Monday, April 27, 2015

Bill Howley: a memorial

            I wish I could be in West Virginia now, with the redbud and dogwood blooming and the leaves still pale green, where so many of the people I care for are mourning Bill Howley.  The last time I was with Bill in this part of spring was at my sister Hannah’s wedding, at the Purdy house, which is maybe a twelve-minute drive from the Howley house, ninety minutes if you walk the ridges.  Bill and Lorie sat with my parents, Wally and Deirdre, because they were family, and had been my whole life.

            Calling him an uncle was easiest, and that’s what we said sometimes. I also felt him a bit of of an older brother – one that I wanted to impress, loved being around.

            I remember putting up loose hay with Bill, using his horses and a pair of pitchforks, rolling the hay into the barn, a load at a time, by hooking the forks underneath, tines up, and rolling the whole pile over like a breaking wave of half-dried meadow grass.  Sometimes Bill swore when the wave crested, and I tried to swear, too.

I also remember a day when Hannah and I were putting in a field of baled hay by ourselves, when our parents were away.  We turned our tractor too sharply and broke an axle on the wagon.  We knew somehow that we should borrow Bill’s blue farm truck so we could clear the field, and that he would understand that.  It didn’t occur to us to call anyone else. 

I also remember walking up the Howleys’ road in reflected moonlight one wintry night around Christmas and interrupting Bill on his way to bed.  We had been visiting, and now my car was in a ditch at the mouth of his icy hollow.  I knew he would drive down the snow-covered road and haul me out.  It was strangely comforting to go back to the house and knock on the door in the dark, not to have to say goodbye quite yet.

            I mention these moments because I didn’t have to reach for them.
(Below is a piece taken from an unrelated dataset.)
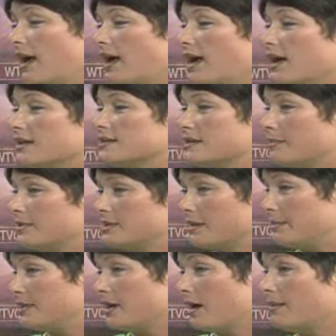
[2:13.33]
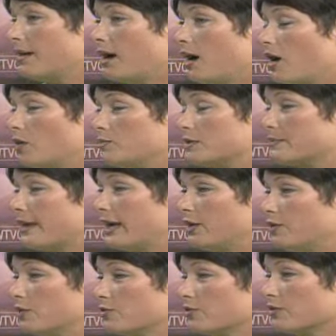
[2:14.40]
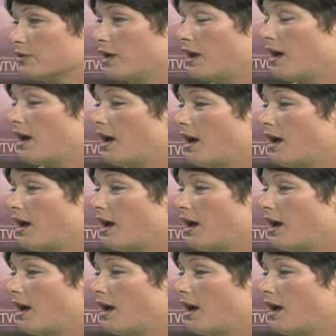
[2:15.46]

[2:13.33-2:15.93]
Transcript: at www.hopespayneuterclinic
I realized after I heard the terrible news that these memories are part of the never-ending present in my mind.  I think of them every week or two, in the normal course of things.  They are some of my touchstones of how things should work: people helping each other, teaching each other, being there when you need them.  Bigger people helping smaller people to be.

            Bill and I spent an afternoon once – a different one – in his hayfield.  While we put in the hay, he told me about theories of history.  He talked about different ways of understanding how the world changes, what kind of power ordinary women and men have, what direction things might be going.  It was a revelation.  I have spent a lot of my adult life trying to think that way, teaching those things.  On April 16, I finished teaching a yearlong class called “Past and Future of Capitalist Democracy.”  Everything a professor teaches is a memorial to the people who taught him.  That class was partly a tribute to Bill.
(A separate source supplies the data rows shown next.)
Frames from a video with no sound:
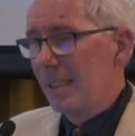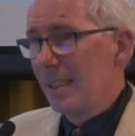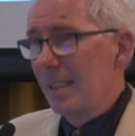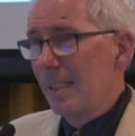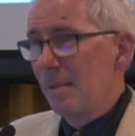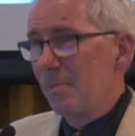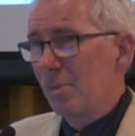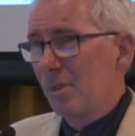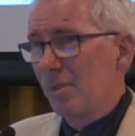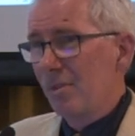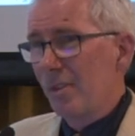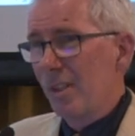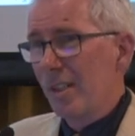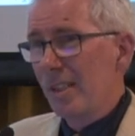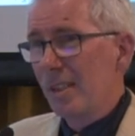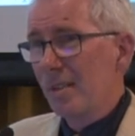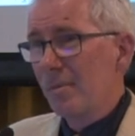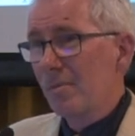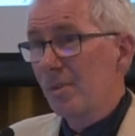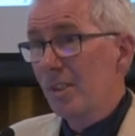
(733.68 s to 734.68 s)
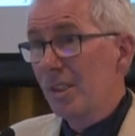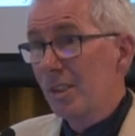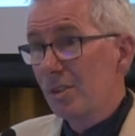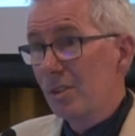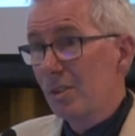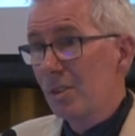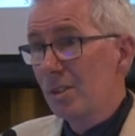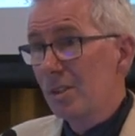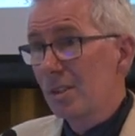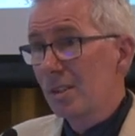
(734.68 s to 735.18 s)
and providing
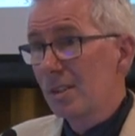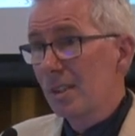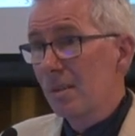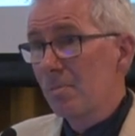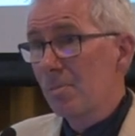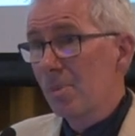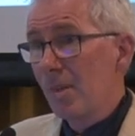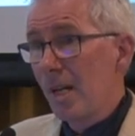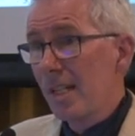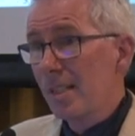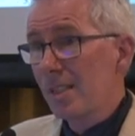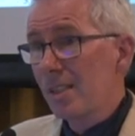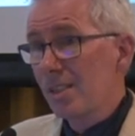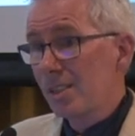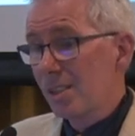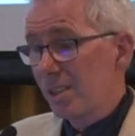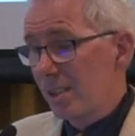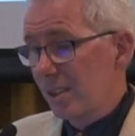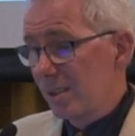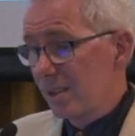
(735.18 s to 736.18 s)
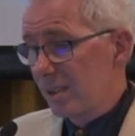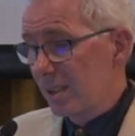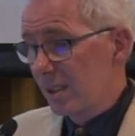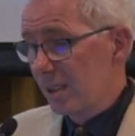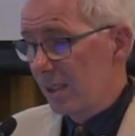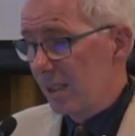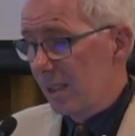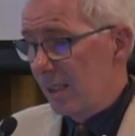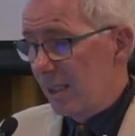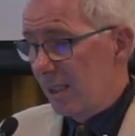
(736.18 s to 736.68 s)
researchers and practitioners
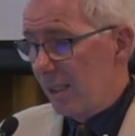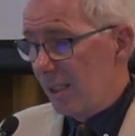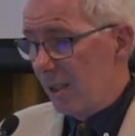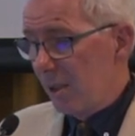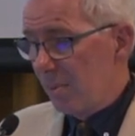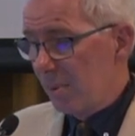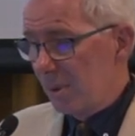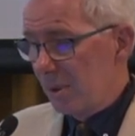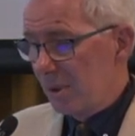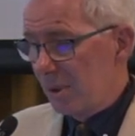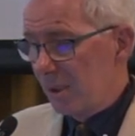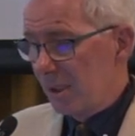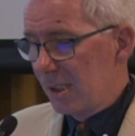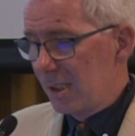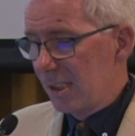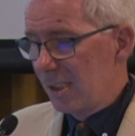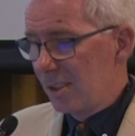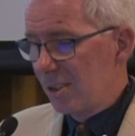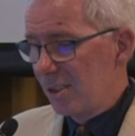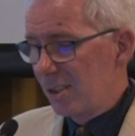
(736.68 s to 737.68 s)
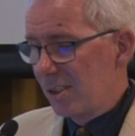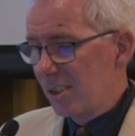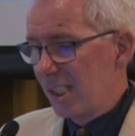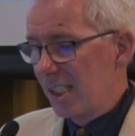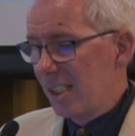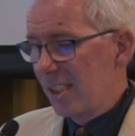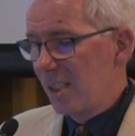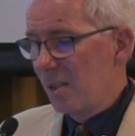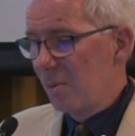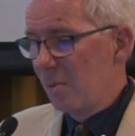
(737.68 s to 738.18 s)
the opportunity to
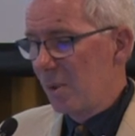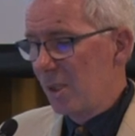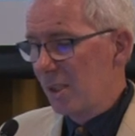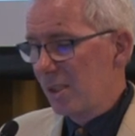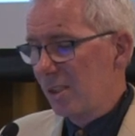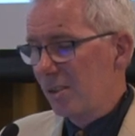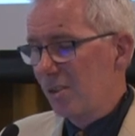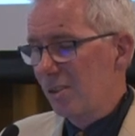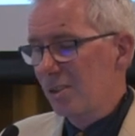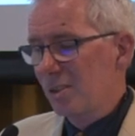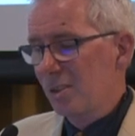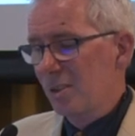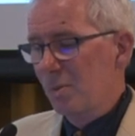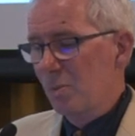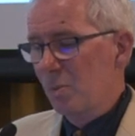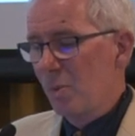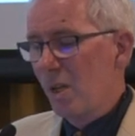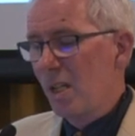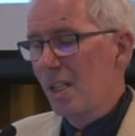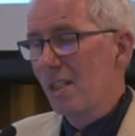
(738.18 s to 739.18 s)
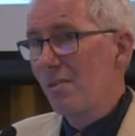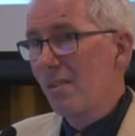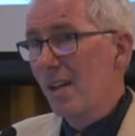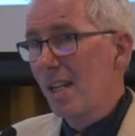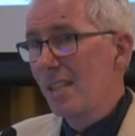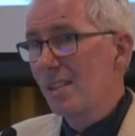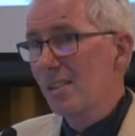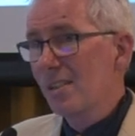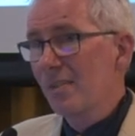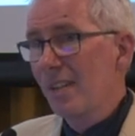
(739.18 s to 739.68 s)
share their work across a wide
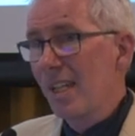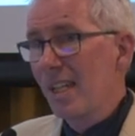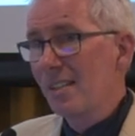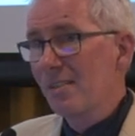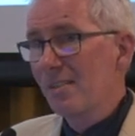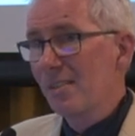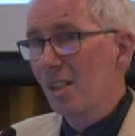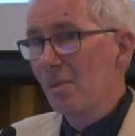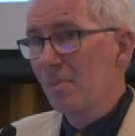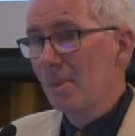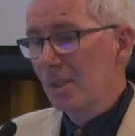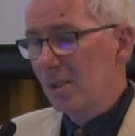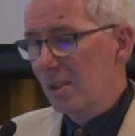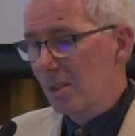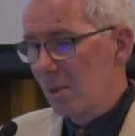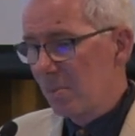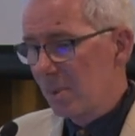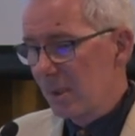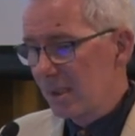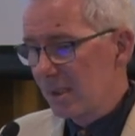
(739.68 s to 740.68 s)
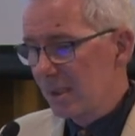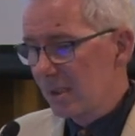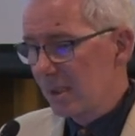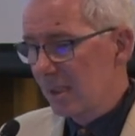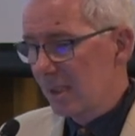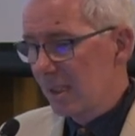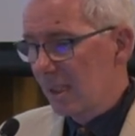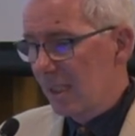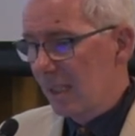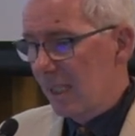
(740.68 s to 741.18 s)
range of agronomic topics
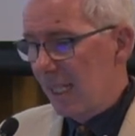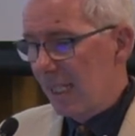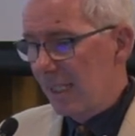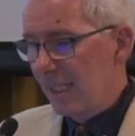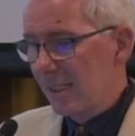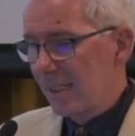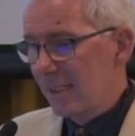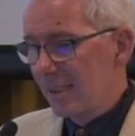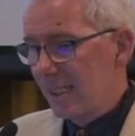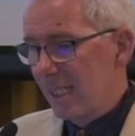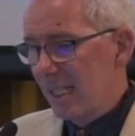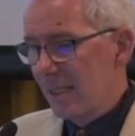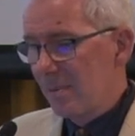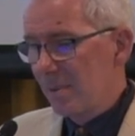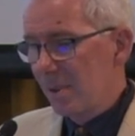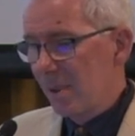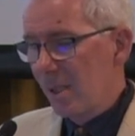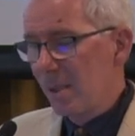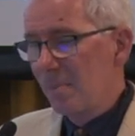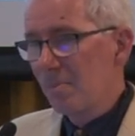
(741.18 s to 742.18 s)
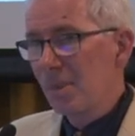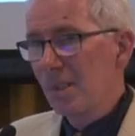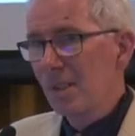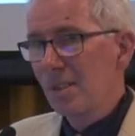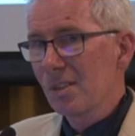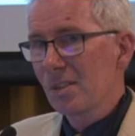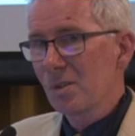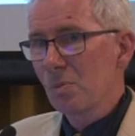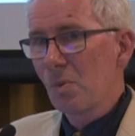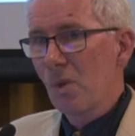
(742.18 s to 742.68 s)
and at the same time bring
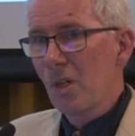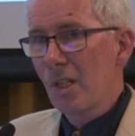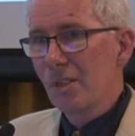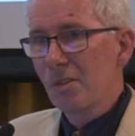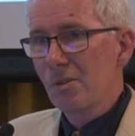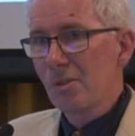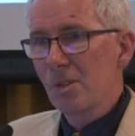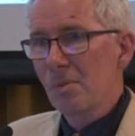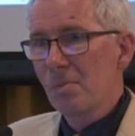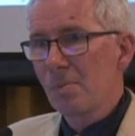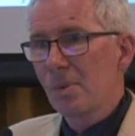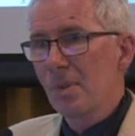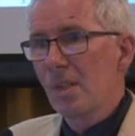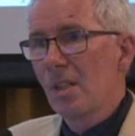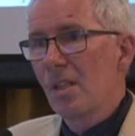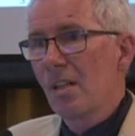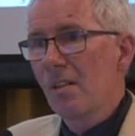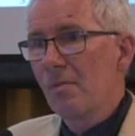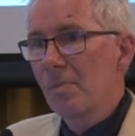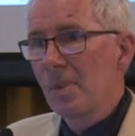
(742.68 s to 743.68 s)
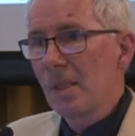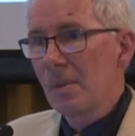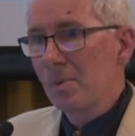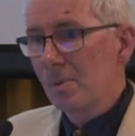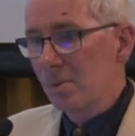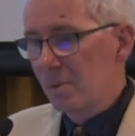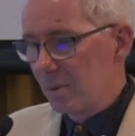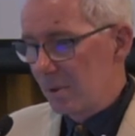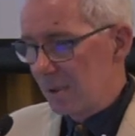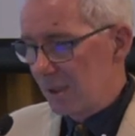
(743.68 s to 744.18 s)
this wide group of
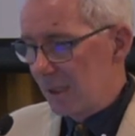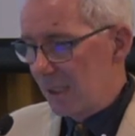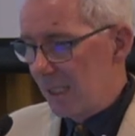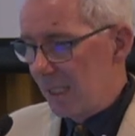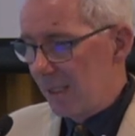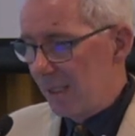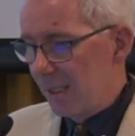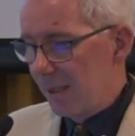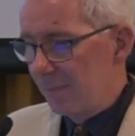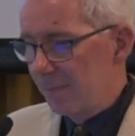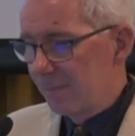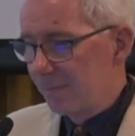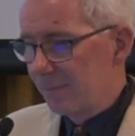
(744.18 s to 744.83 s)
people together.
            That afternoon in Bill’s hayfield is still a model for me of what happens on the best days: being outside in the sunshine, doing some work with your body, thinking and talking with real friends.  Those days are also a memorial to the people who teach you to live them.

            I think Bill read most of what I wrote – much of it, anyway.  It meant a lot to me that he took me seriously.  That was partly because he was a big brother, and also because he was a ferociously smart person by any standard, in a Yale classroom or outside with hand tools and a job to do.  Those were two worlds that I shared with him in a way I did with very few people.  That made our friendship a living bridge between my worlds, and it gave extra weight to his opinion.

He told me once that in my writing I was “just trying to be honest about the fucking human condition” and should ignore any critic who didn’t recognize that.  It was, honestly, one of the best things anyone has ever said to me.  Someone should say that to every young writer, not so much because it’s supportive (though they need support!) as because it sets a standard.  Of course that’s what you should be doing.

            Bill and I would occasionally remind each other of an ideal that Karl Marx sketched when he was still in his twenties: a person should be able to farm in the morning, hunt in the afternoon, and read and write in the evening – to live a full life without ever shrinking down to fit just one of those activities.   

            It was like a secret sign that this was what we were both trying to do, in our different versions.  As far as I was concerned, we had figured out this goal together.  Bill came closer to living it than anyone else I’ve known.   I’m going to carry him with me, as a picture of generosity and enthusiasm and a reminder of how the world should be, for just as long as I am around.